**What the task requires**
Below are the records. Gather each line that holds "Bengali".

**Source material**
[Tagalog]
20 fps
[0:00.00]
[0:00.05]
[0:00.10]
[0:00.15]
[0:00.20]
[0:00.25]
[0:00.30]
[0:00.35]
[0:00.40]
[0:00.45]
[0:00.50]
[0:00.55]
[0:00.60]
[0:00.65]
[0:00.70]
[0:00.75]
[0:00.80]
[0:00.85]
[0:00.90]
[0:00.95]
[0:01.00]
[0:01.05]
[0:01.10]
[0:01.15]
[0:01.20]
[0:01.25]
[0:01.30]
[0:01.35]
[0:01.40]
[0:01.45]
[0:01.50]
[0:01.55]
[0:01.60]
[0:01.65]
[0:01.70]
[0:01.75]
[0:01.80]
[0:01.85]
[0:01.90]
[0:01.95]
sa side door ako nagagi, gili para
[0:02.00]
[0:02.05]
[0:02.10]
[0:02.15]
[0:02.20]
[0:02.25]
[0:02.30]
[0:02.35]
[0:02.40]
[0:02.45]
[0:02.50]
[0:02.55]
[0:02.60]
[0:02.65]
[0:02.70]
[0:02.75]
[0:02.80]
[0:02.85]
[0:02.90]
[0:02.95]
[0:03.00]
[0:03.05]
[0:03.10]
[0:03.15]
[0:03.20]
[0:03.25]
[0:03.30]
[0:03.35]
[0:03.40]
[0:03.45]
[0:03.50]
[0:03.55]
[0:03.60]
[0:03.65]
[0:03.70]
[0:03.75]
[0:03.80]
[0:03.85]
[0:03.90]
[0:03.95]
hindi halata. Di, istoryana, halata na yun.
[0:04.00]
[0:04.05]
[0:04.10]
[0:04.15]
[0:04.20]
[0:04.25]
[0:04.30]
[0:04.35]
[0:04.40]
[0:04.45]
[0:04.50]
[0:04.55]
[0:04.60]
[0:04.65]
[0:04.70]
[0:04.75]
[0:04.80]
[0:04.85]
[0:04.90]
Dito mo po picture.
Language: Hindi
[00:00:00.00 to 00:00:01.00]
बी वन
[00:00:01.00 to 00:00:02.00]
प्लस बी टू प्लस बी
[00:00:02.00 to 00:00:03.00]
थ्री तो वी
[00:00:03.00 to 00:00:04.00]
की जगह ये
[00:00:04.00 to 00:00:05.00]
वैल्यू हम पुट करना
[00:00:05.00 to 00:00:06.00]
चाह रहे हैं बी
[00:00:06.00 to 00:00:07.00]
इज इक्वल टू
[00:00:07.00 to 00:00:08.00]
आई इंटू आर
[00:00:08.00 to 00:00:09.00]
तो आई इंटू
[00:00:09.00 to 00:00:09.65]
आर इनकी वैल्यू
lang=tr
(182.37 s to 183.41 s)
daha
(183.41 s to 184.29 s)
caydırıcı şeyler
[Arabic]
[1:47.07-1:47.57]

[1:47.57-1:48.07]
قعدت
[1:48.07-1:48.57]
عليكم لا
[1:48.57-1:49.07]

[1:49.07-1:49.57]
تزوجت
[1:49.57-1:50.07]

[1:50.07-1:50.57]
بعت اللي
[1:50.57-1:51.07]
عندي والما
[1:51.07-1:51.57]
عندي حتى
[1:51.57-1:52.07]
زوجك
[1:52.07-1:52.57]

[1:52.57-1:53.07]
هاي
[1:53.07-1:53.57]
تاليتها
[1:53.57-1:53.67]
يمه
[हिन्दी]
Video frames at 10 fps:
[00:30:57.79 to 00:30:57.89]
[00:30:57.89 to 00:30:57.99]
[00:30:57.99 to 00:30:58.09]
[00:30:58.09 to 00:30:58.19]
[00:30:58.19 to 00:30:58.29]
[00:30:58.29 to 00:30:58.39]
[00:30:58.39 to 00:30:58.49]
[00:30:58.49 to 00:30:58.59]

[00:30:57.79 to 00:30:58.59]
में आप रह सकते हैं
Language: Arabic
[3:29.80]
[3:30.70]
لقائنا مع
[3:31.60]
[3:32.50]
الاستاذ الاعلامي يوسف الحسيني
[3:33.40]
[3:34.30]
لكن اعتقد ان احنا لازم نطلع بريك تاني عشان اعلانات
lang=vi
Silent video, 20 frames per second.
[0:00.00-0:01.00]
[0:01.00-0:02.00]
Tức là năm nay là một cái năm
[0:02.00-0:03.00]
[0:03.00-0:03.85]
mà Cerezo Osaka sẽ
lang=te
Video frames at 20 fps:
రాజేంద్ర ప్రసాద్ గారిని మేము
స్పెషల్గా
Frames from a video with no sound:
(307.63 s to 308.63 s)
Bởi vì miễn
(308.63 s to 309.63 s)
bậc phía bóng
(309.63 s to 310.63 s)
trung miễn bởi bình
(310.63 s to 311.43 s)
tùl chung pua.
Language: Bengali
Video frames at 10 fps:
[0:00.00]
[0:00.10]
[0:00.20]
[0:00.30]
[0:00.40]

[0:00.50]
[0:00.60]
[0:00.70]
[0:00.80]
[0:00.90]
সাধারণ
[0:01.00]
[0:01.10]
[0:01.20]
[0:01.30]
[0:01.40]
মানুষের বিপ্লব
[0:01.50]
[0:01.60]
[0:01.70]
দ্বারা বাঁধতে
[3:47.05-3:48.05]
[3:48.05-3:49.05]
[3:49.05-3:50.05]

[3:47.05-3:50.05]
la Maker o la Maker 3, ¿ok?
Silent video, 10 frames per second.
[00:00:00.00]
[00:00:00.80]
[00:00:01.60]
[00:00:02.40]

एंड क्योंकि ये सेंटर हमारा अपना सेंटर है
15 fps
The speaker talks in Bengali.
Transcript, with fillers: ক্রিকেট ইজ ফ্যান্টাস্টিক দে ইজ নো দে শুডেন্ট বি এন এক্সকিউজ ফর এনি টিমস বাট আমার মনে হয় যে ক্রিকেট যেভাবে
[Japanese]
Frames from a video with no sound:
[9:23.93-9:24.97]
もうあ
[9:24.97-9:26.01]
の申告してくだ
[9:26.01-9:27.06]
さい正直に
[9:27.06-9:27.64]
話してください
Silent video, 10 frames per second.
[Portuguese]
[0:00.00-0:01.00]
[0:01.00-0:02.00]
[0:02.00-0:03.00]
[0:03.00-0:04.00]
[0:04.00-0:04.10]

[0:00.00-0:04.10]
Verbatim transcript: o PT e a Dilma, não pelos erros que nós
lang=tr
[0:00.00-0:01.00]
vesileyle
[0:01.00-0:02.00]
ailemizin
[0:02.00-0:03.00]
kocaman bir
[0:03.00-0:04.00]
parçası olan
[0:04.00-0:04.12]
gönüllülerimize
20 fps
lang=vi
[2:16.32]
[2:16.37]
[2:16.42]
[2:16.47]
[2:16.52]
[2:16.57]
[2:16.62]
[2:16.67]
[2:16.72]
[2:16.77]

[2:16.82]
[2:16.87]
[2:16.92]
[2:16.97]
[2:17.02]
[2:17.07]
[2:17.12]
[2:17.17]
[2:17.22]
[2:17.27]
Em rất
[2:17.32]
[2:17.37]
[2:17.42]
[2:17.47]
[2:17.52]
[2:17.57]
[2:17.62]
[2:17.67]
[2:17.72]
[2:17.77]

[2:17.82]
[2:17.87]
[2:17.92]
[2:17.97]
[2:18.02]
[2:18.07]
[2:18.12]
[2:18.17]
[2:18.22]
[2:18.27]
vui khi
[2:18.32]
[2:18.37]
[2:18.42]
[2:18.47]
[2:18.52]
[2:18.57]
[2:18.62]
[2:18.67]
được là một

**Exercise response**
Language: Bengali
The speaker talks in Bengali.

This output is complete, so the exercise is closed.